David Torres
http://www.publico.es/
Ayer domingo andaba remoloneando en internet cuando me llegó una notificación de facebook preguntándome si me encontraba bien. Una bomba había estallado en Lahore cuando algún software recién incorporado y todavía no muy despierto interpretaba que me encontraba cerca de allí y me daba la oportunidad de avisar a mis familiares y amigos. Fuese lo que fuese, el cacharrito no había actuado días antes, cuando un doble atentado en Bruselas se llevó por delante a varias decenas de personas, ni tampoco el sábado, cuando otra explosión mató a otra treintena de iraquíes que asistían a un partido de fútbol.
Hay muchas razones por las cuales un acto terrorista en el centro de Europa nos afecta o nos conmueve más que un atentado mortal situado a miles de kilómetros. Razones sentimentales, de cercanía y también de miedo, hacen que el dolor por las víctimas paquistaníes se esfume en la lejanía; no digamos por las iraquíes, difuminadas en el ritual de un espanto que se prolonga ya más de una década. Los muertos de Al Asriya eran supervivientes de un país desquiciado, gente que pululaba en medio de la devastación, entre cascotes y edificios carcomidos. En cambio, los muertos de Bruselas eran casi todos blancos, viajaban en avión, tomaban el metro, vivían bajo el signo de la civilización occidental. Tenían nuestra misma piel, eran nuestros muertos, podíamos ser nosotros.

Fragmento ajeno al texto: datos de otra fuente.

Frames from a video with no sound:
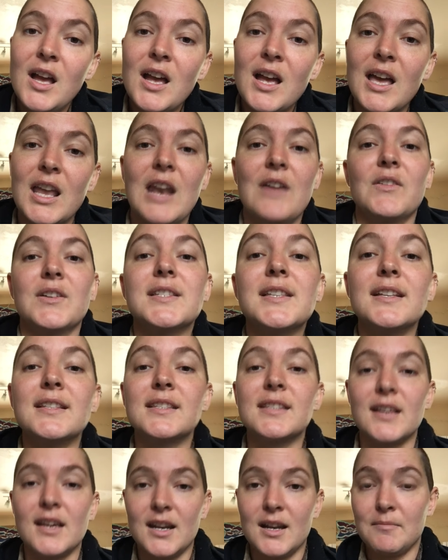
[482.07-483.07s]
And ever since
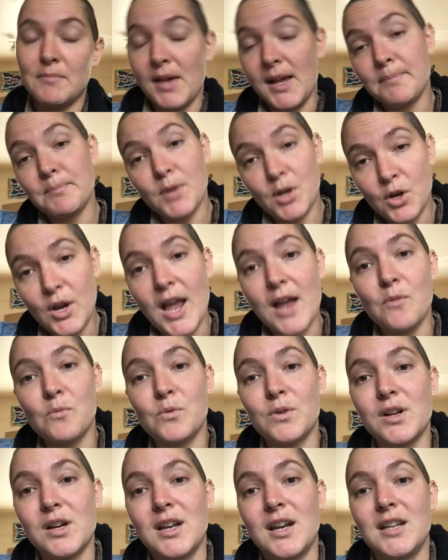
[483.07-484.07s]
then, I'm like, all right,
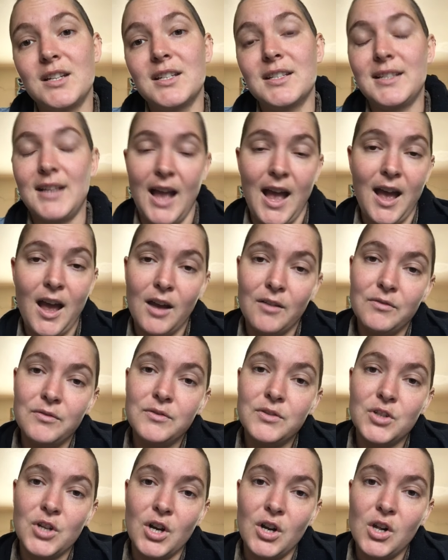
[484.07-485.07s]
we're gonna just have
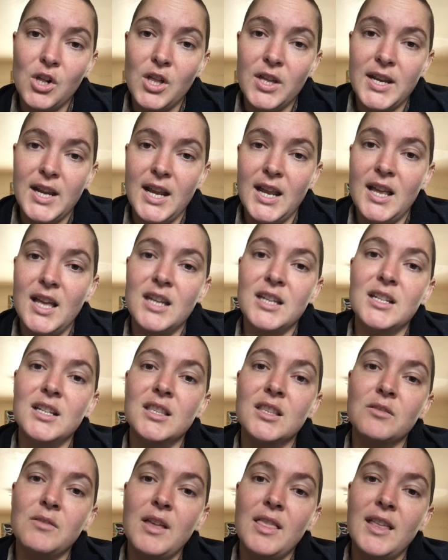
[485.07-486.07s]
charcoal on hand. And
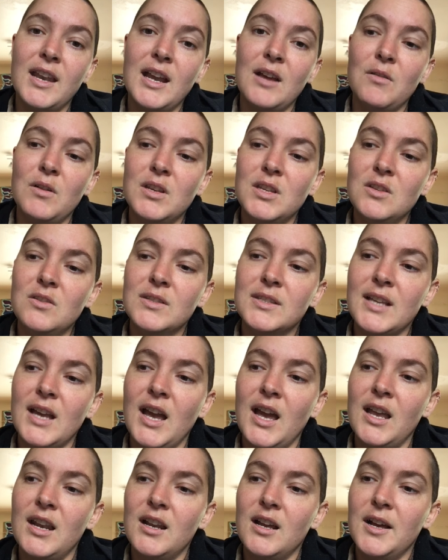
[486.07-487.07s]
the way that I would use
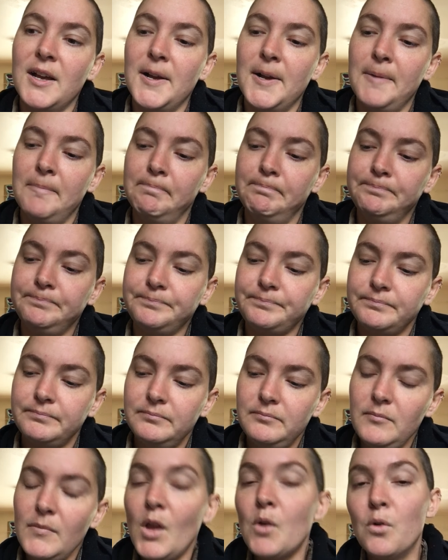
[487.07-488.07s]
that,
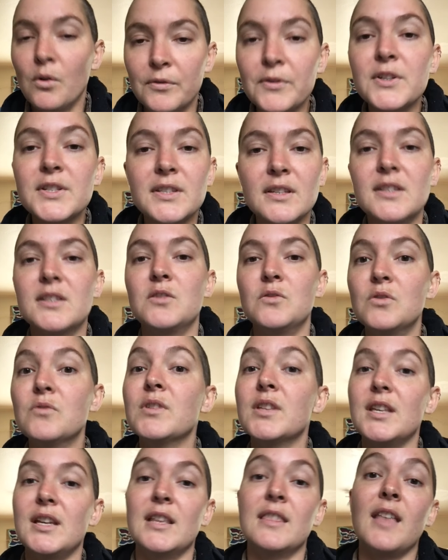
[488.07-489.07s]
well, first, it's
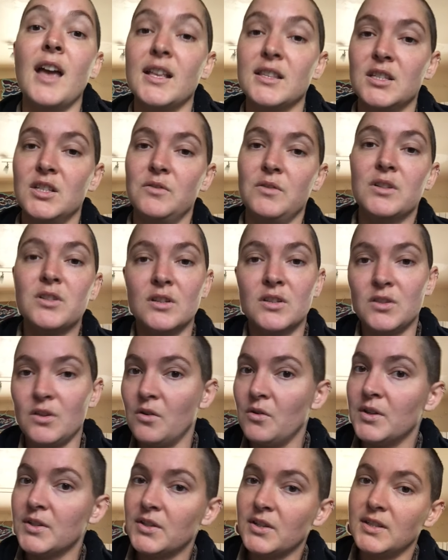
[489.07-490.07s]
really, in that situation, it's
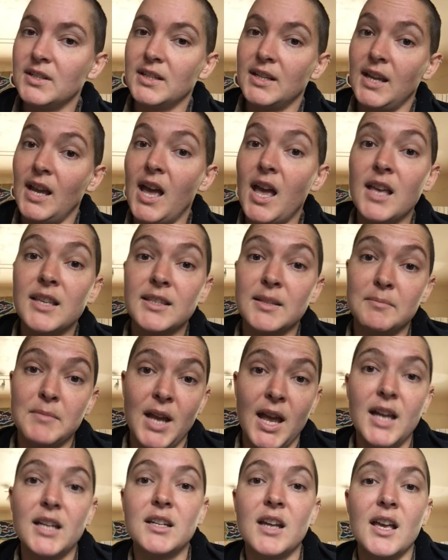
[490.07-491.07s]
always good to get some
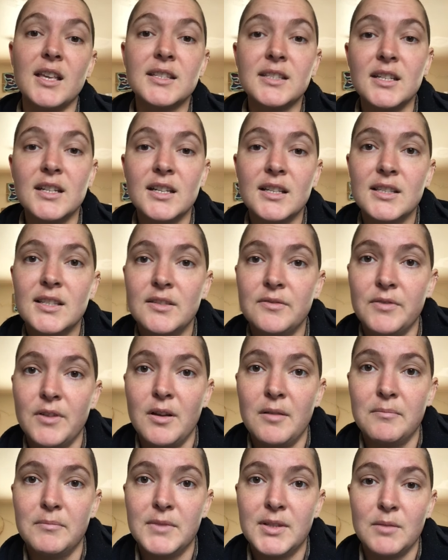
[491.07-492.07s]
diagnostics
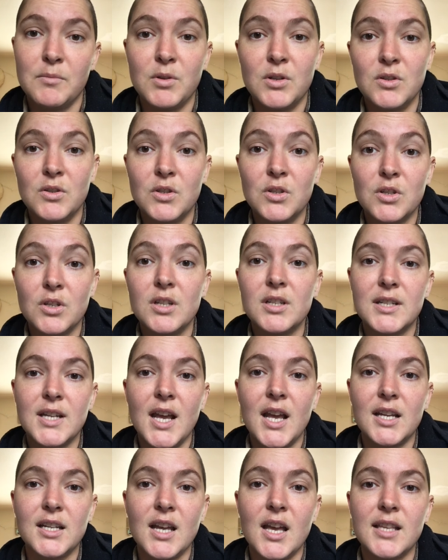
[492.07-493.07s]
from someone who's good at
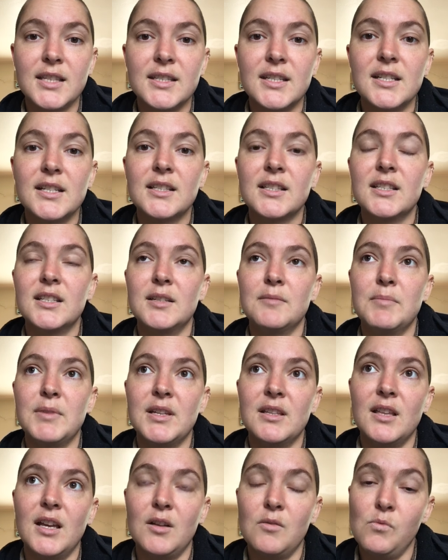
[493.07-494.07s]
diagnostics to be
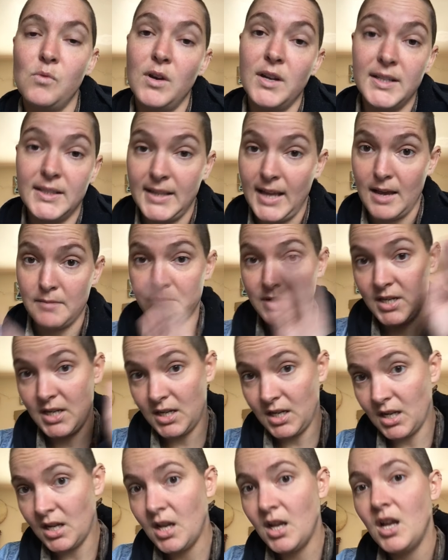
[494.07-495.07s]
like, what is
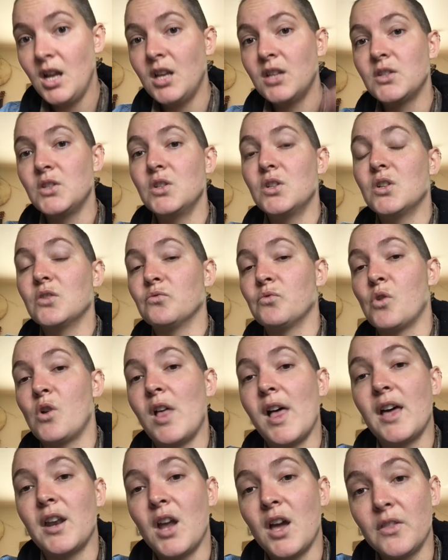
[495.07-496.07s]
happening? So you can rule
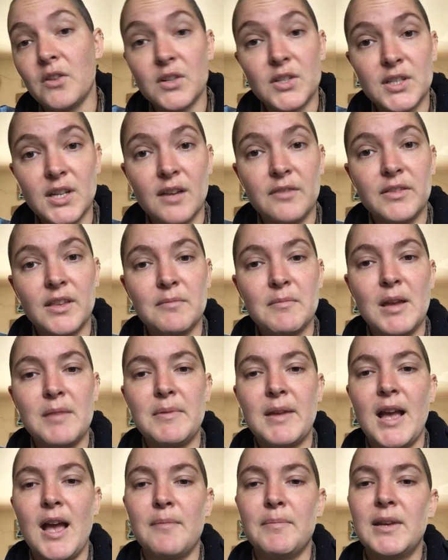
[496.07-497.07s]
out other stuff that might be
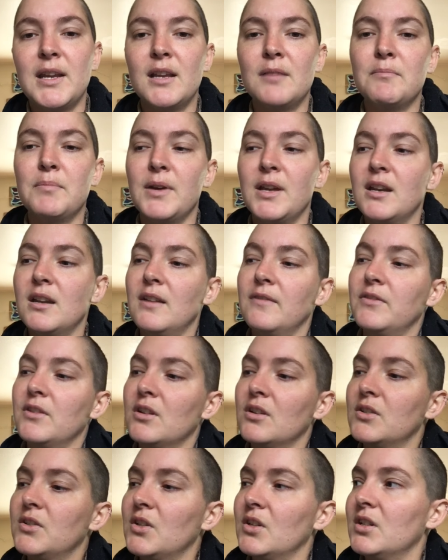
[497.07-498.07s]
happening. But if
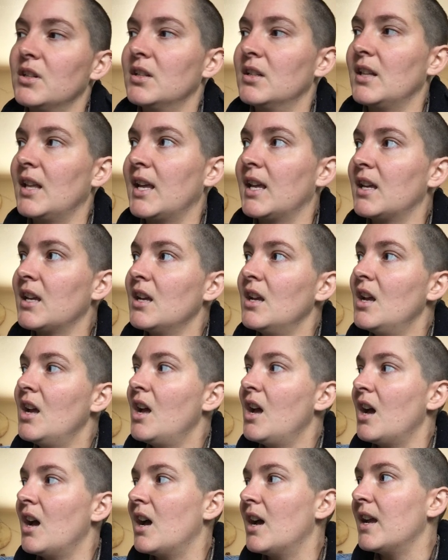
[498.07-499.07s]
you're certain, like,
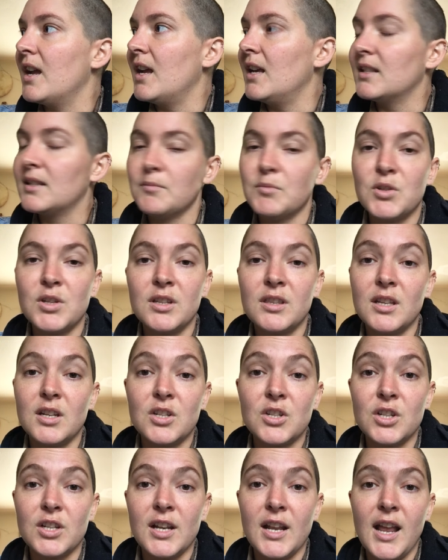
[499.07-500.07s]
I ate some shit that I
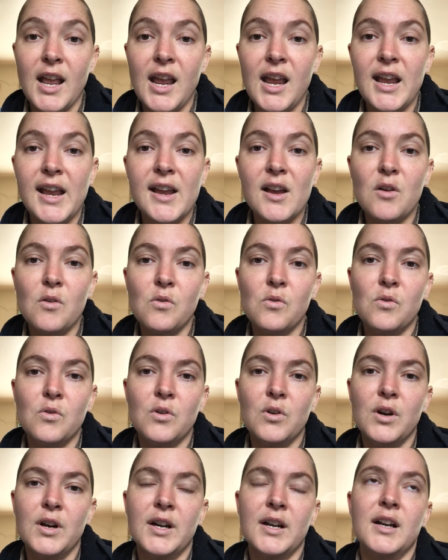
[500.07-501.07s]
shouldn't have ate,
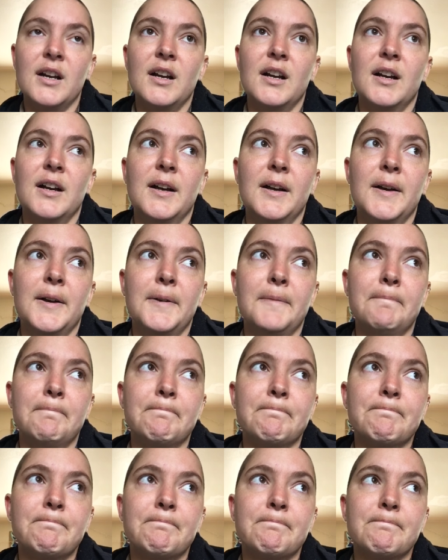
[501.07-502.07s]
or
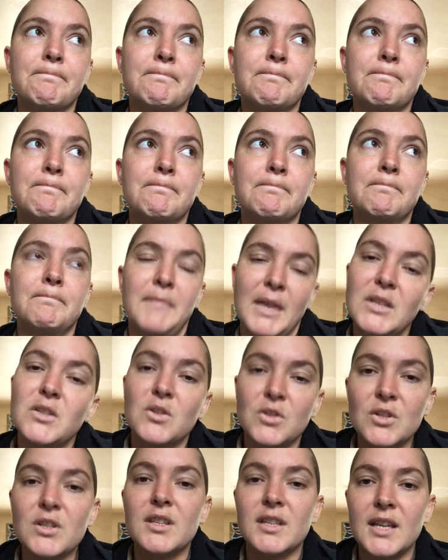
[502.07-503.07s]
that's
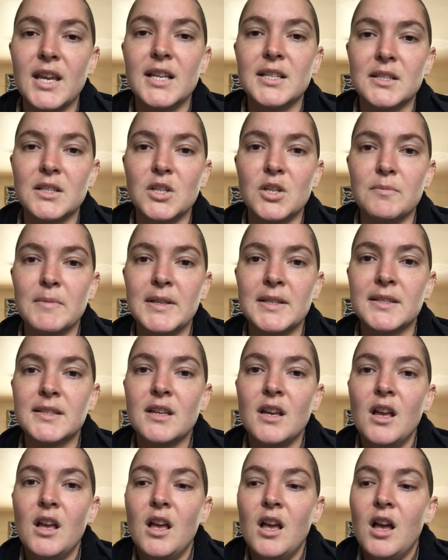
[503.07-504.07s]
usually the case in humans,
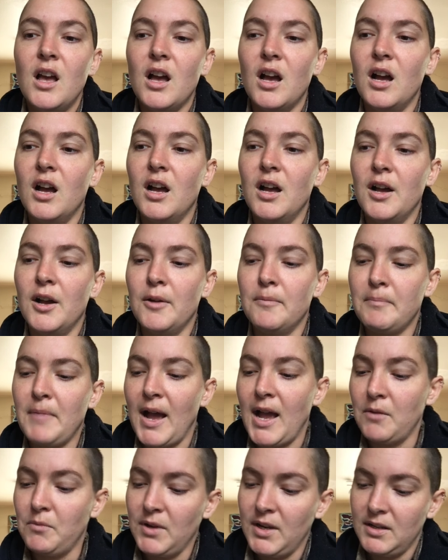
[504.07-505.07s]

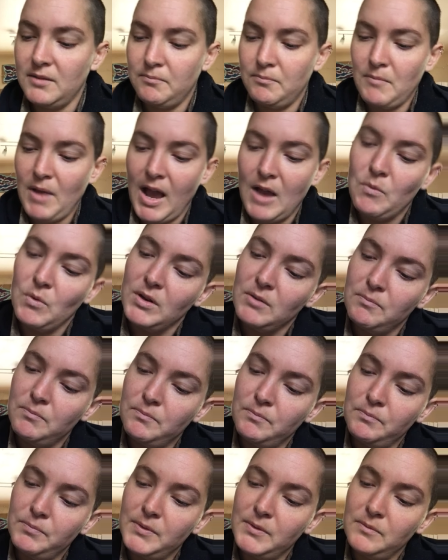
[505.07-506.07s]
I would
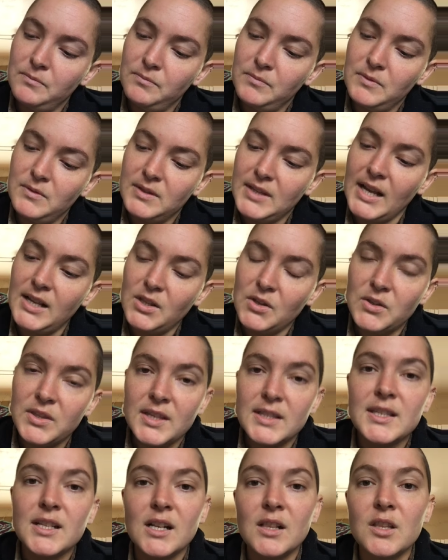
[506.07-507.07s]
dilute
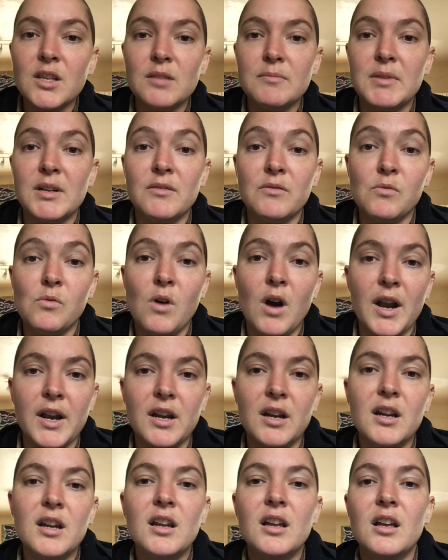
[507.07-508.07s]
this in a little bit of
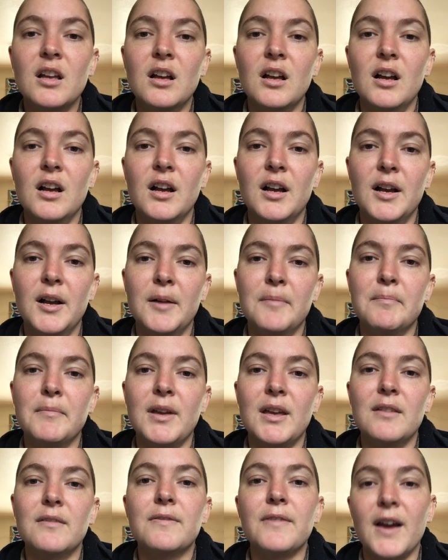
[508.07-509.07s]
water
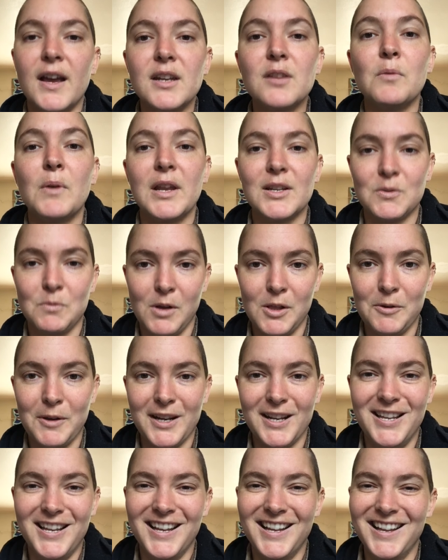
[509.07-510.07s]
and find a way to swallow
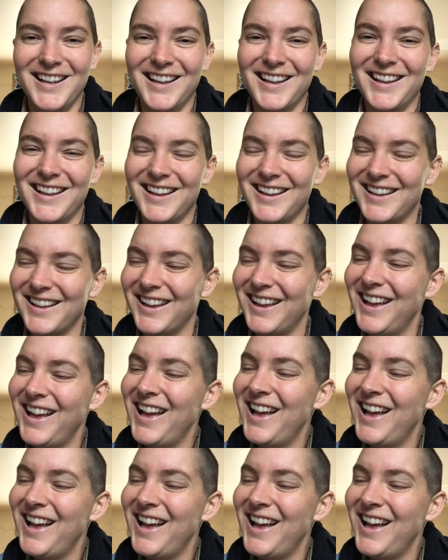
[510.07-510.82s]
it.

Por eso, en cuestión de horas, las redes sociales se vistieron con los colores de la bandera belga, esa eficaz camiseta de la solidaridad que casi nunca se coloca en nombre de unos muertos africanos, árabes o asiáticos.
La proximidad del dolor -y del miedo- depende de la distancia a nuestro ombligo, ese compás fisiológico es lo que magnifica las negritas de las víctimas, el tamaño de los muertos según la tipografía periodística. En teoría, todos los hombres nacen libres e iguales, pero en la práctica unos viven en el anonimato más atroz y mueren en ninguna parte, como si ni siquiera hubieran existido. Lo explicaba muy bien aquel campesino polaco al que entrevistaba Claude Lanzmann en Shoah, cuando le preguntaban qué sentía al ver cómo los soldados nazis mataban a los judíos al otro lado de la valla, en un lugar llamado Treblinka. El campesino se encogía de hombros y daba con la respuesta exacta, la única válida según los parámetros de nuestra anatomía: “Nada. Si a usted le cortan un dedo, a mí no me duele”.
No nos duele Al Asriya y no nos duele Lahore, o nos duele pero poco, muy poco, lo justo hasta el próximo sobresalto, el próximo atentado, la próxima venta de armas, la próxima guerra. Tal vez el software de facebook que me preguntaba qué tal me encontraba después del atentado no se equivocaba, tal vez hacía bien en ignorar la distancia inmensa que me separa de Lahore, en asimilarme a esas gentes que sangran tan lejos, lloran en otro idioma, visten otra muerte y mueren otra vida.